Each spring, Charleston plays host to Spoleto USA, one of America’s premier performing arts festivals and the stateside counterpart to sister city Spoleto, Italy’s Festival of the Two Worlds. To celebrate this fusion of Italian and Southern culture, the Local Palate throws an al fresco fête, Toast to Spoleto, with Charleston chefs dishing out their takes on charcuterie, pasta, pizza, gelato, and more.
Ahead of the festivities, we sat down with participating chef Vinson Petrillo, whose childhood in an Italian household—hello, Sunday family dinners—informs his cooking today at the helm of the Zero Restaurant.
How have your Italian roots influenced your cooking style and approach to creating a meal?
My cooking style is very much based on the idea of Italian food, less is more—letting ingredients speak for themselves. All of my dishes are based off of three ingredients, and each one is transformed in a unique way.
What are your favorite food memories from growing up in an Italian household?
Growing up, Sunday dinners were what we looked forward to the most. My father and I started cooking early in the morning, making Sunday gravy, eggplant parmesan, cleaning shellfish and squid. We’d put out meats, fresh provolone, and Parmesan.
Your career has led you to cook in kitchens both in Charleston and Italy. Have you found similarities in their approach to food?
I think that whether you’re in Italy or in Charleston, all great chefs treat ingredients with respect. For example, working with purveyors to find the perfect tomato or with fishermen who care as deeply as you do about quality. With quality ingredients, you should be able to highlight it rather than overpower it. It comes down to restraint and respect.
What moments stand out when you look back on your culinary career?
I’ve been cooking for more than twenty years, so there are many memorable times. The most rewarding moment was when I was awarded the New York City Zagat’s 30 Under 30 award at 26 years old. Some of the nation’s current best chefs were on that list, and it was the moment I realized I was on the right path and that all of my hard work was worth something.
What inspires you most to continue creating on a day-to-day basis?
Inspiration comes in all shapes and sizes for me, from my children thinking anything is possible to the ingredients I get to use. I try not to think too hard about a dish and instead, let it evolve naturally. It’s important to have a good pantry to help balance your food and flavors. I like to think that I have the mind of a child when it comes to food—flavor is the most important and surprises are second. For me, it’s important to continue to change. It keeps the staff motivated and I believe in moving forward, not backward.

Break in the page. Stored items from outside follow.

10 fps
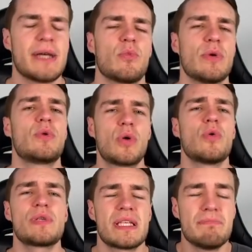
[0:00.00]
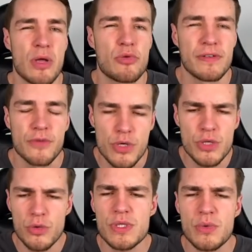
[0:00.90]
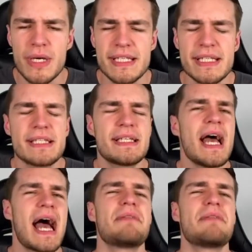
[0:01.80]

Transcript: it will cause the mother of all short squeezes,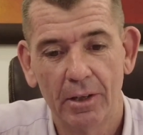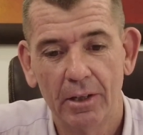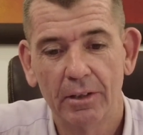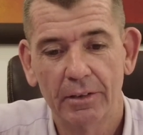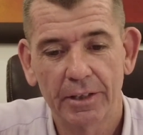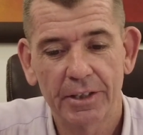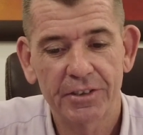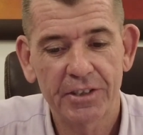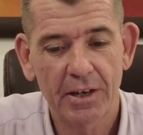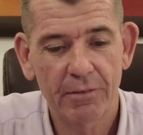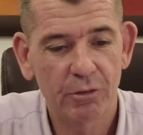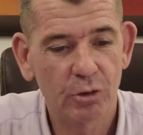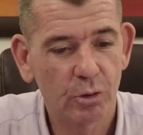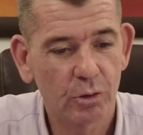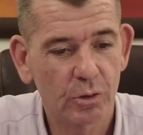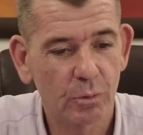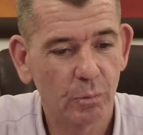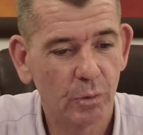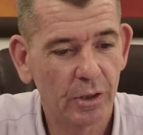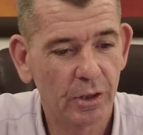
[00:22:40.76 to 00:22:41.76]
Let's have a
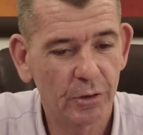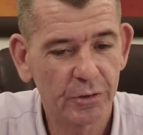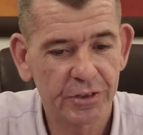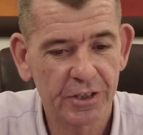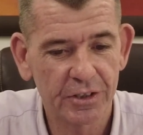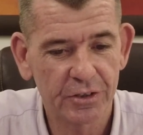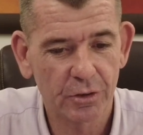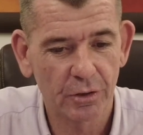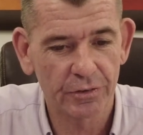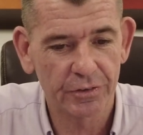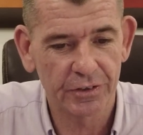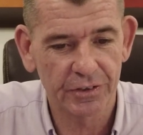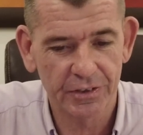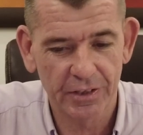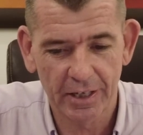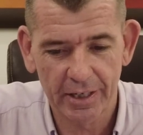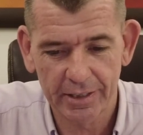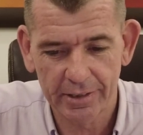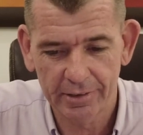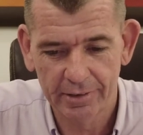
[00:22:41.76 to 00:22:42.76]
look at what else he's got to
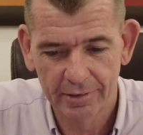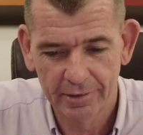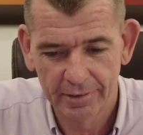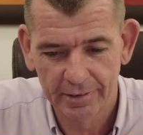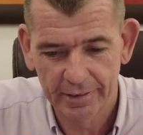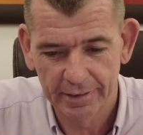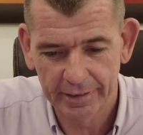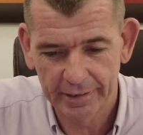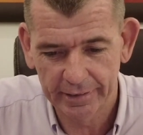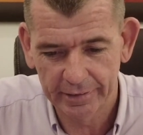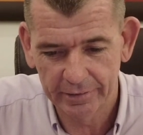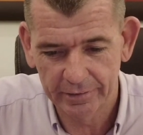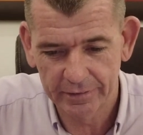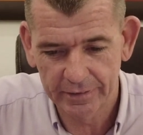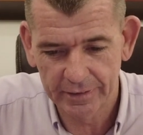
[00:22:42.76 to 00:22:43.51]
say, and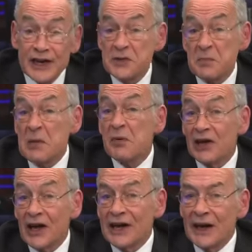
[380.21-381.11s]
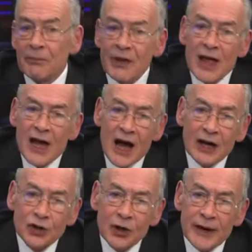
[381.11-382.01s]
his people like it.
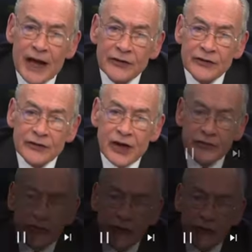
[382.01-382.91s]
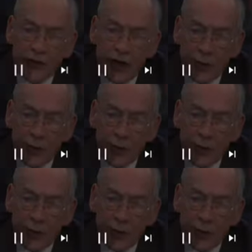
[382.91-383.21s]
Uh, joining me now to discuss this.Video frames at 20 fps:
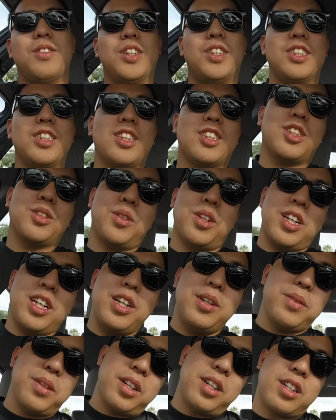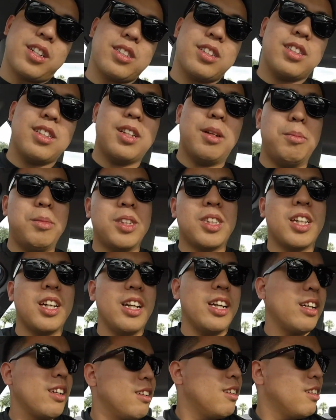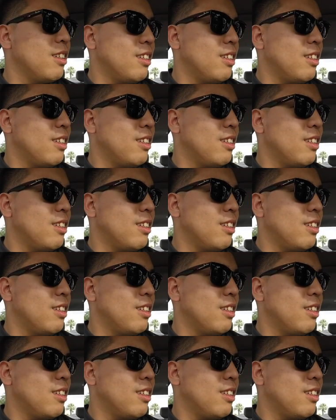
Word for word: which is also where he works. I'm just kidding.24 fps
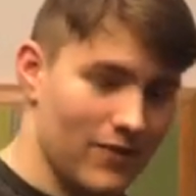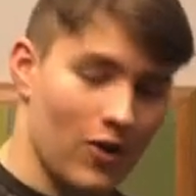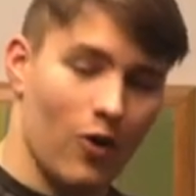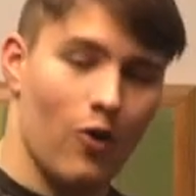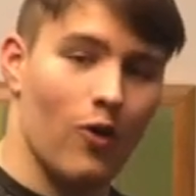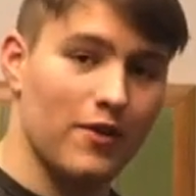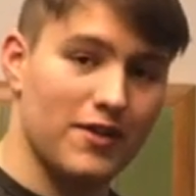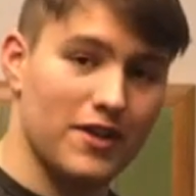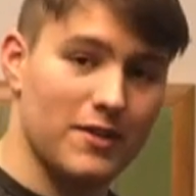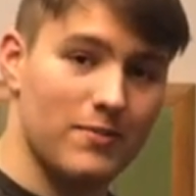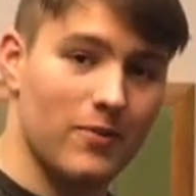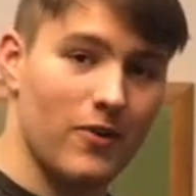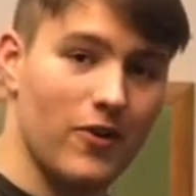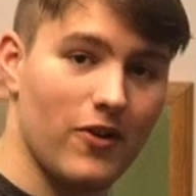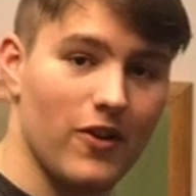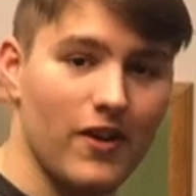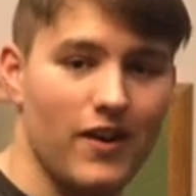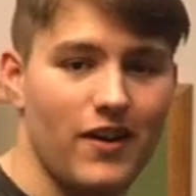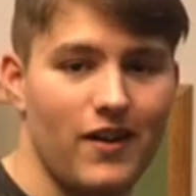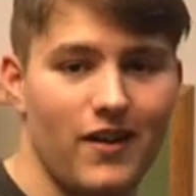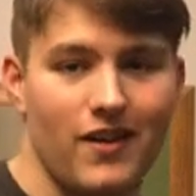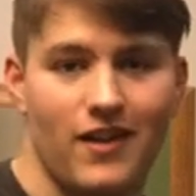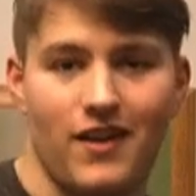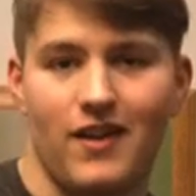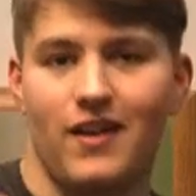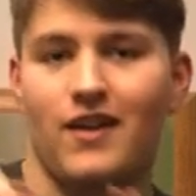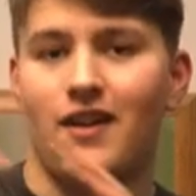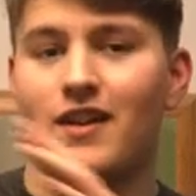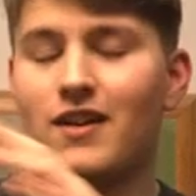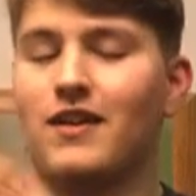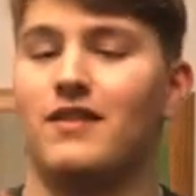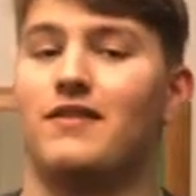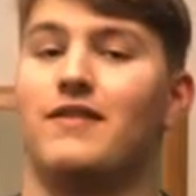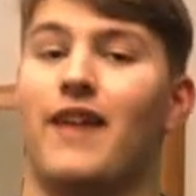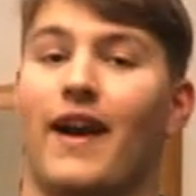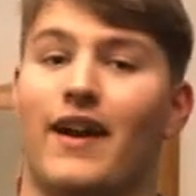Hard sparring,
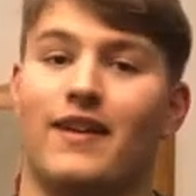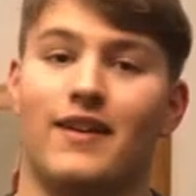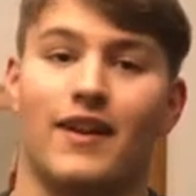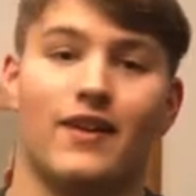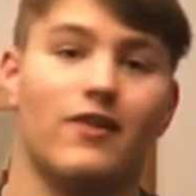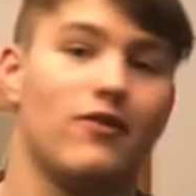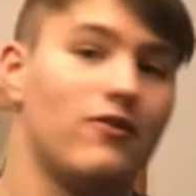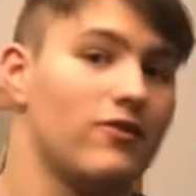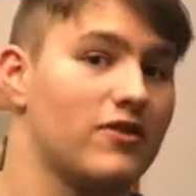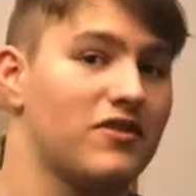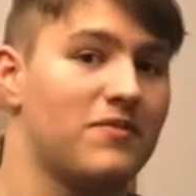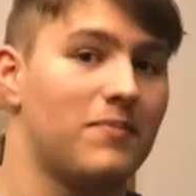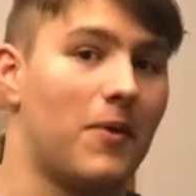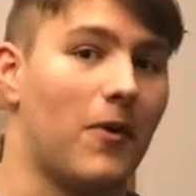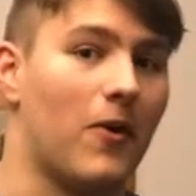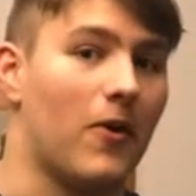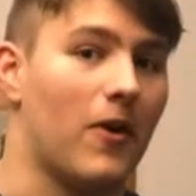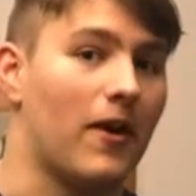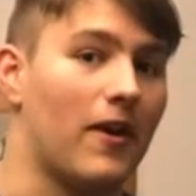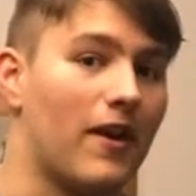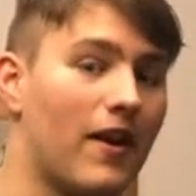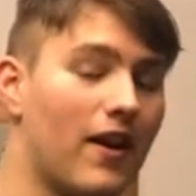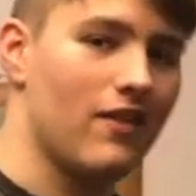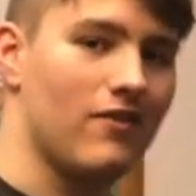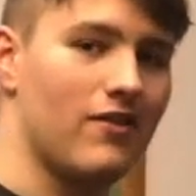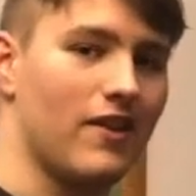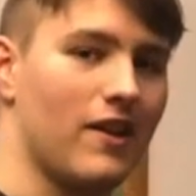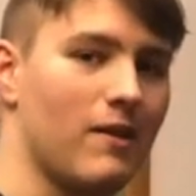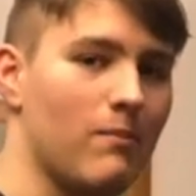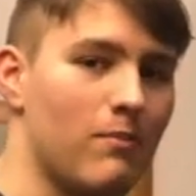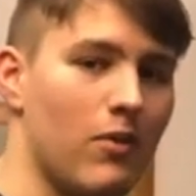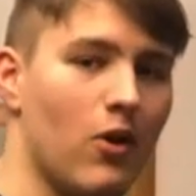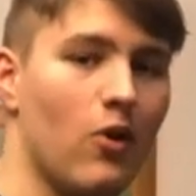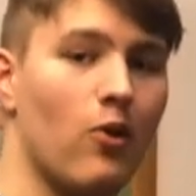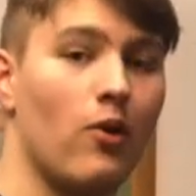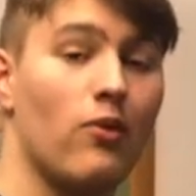technical sparring. They
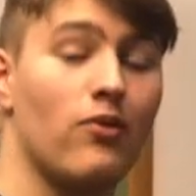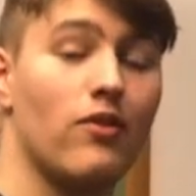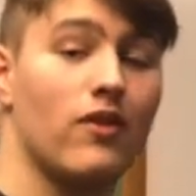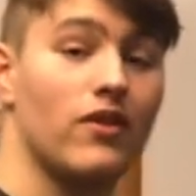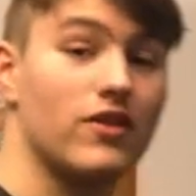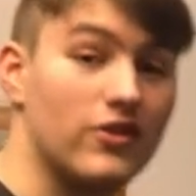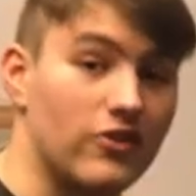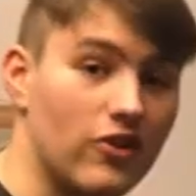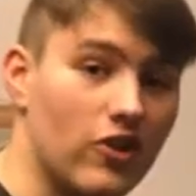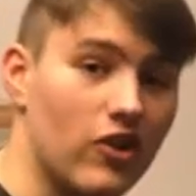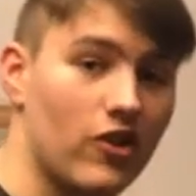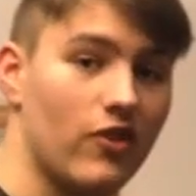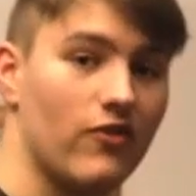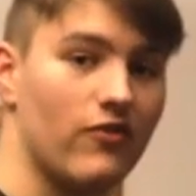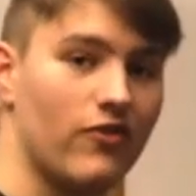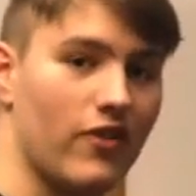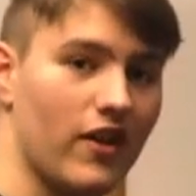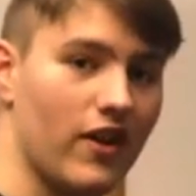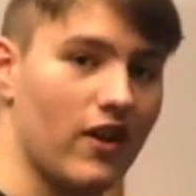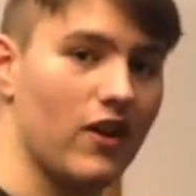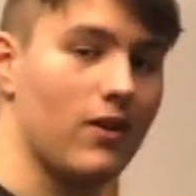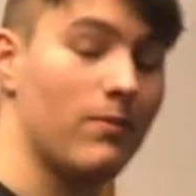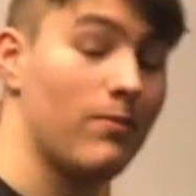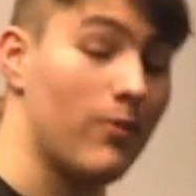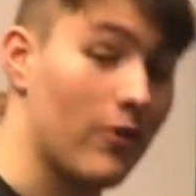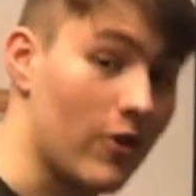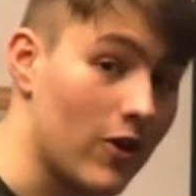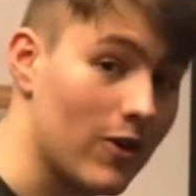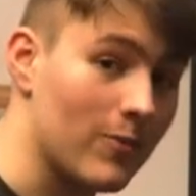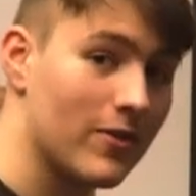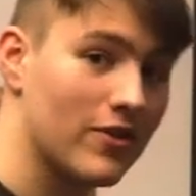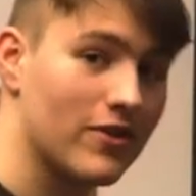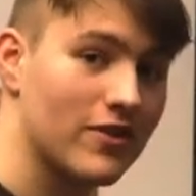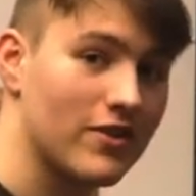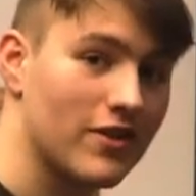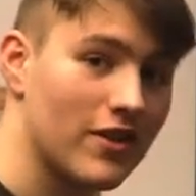both serve their
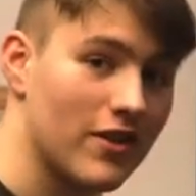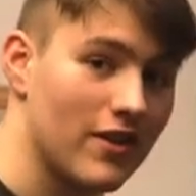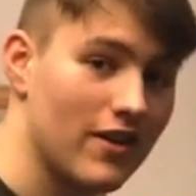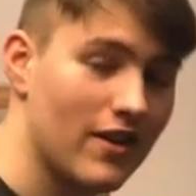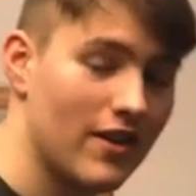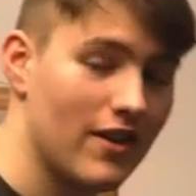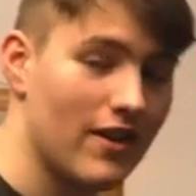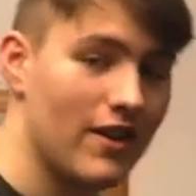purpose,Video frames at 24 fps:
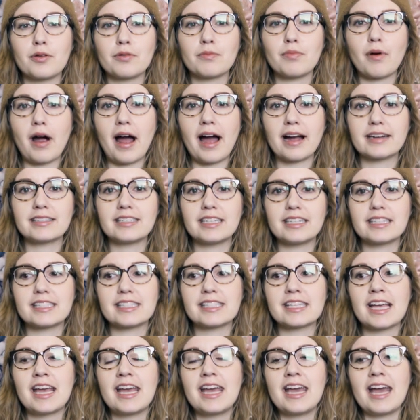own
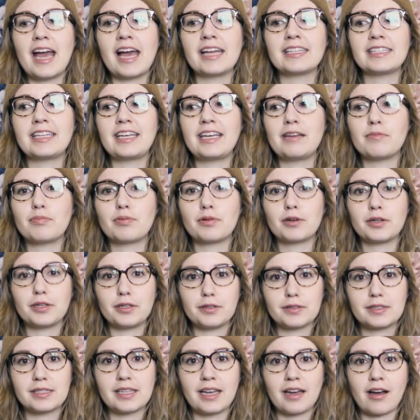practice and keep
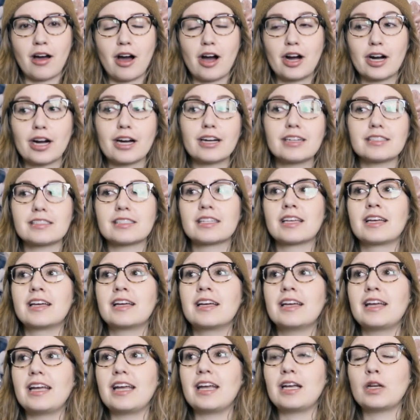producing art
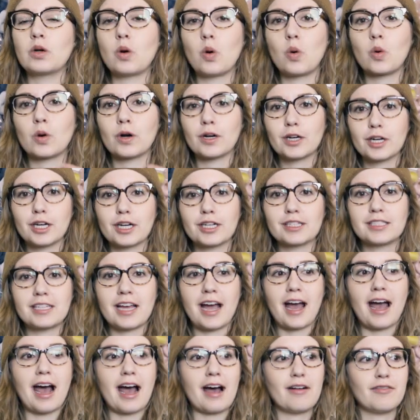in order to
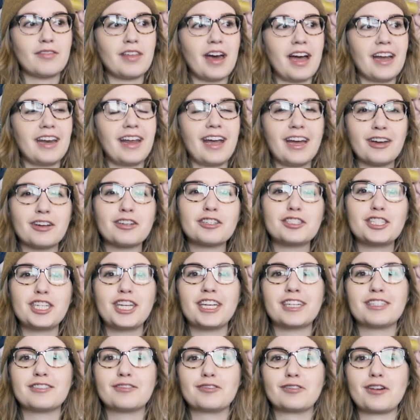have that
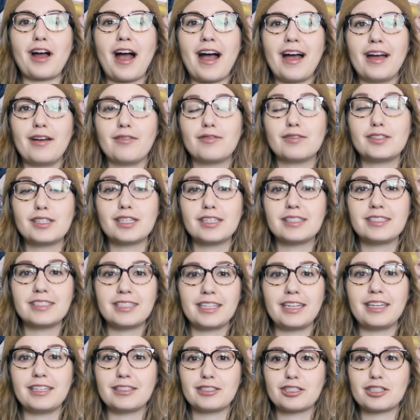energy and drive to
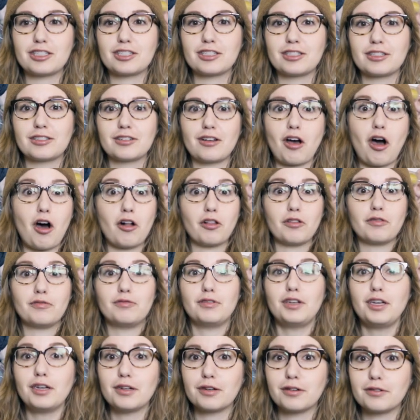teach all
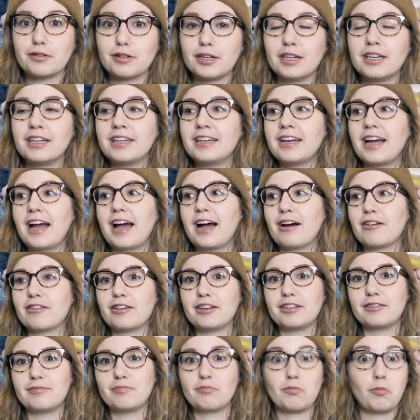of you how
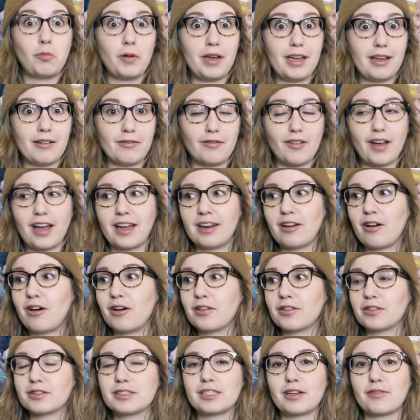to weave and
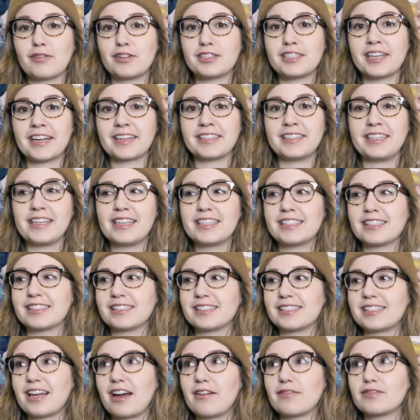all those different techniques
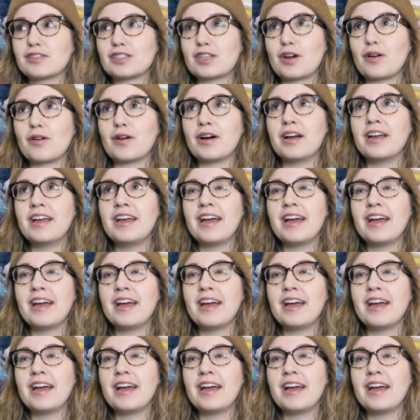and stuff. So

What flavors and ingredients are you most excited to experiment with this summer at Zero Restaurant?
Charleston has so many great ingredients. My favorite summer dish is our tomato sandwich, where we showcase the best tomatoes we can find. We grow our own herbs at the restaurant, and I love shiso with tomatoes and classic Wonder bread. It’s one of only two or three dishes we bring back every year.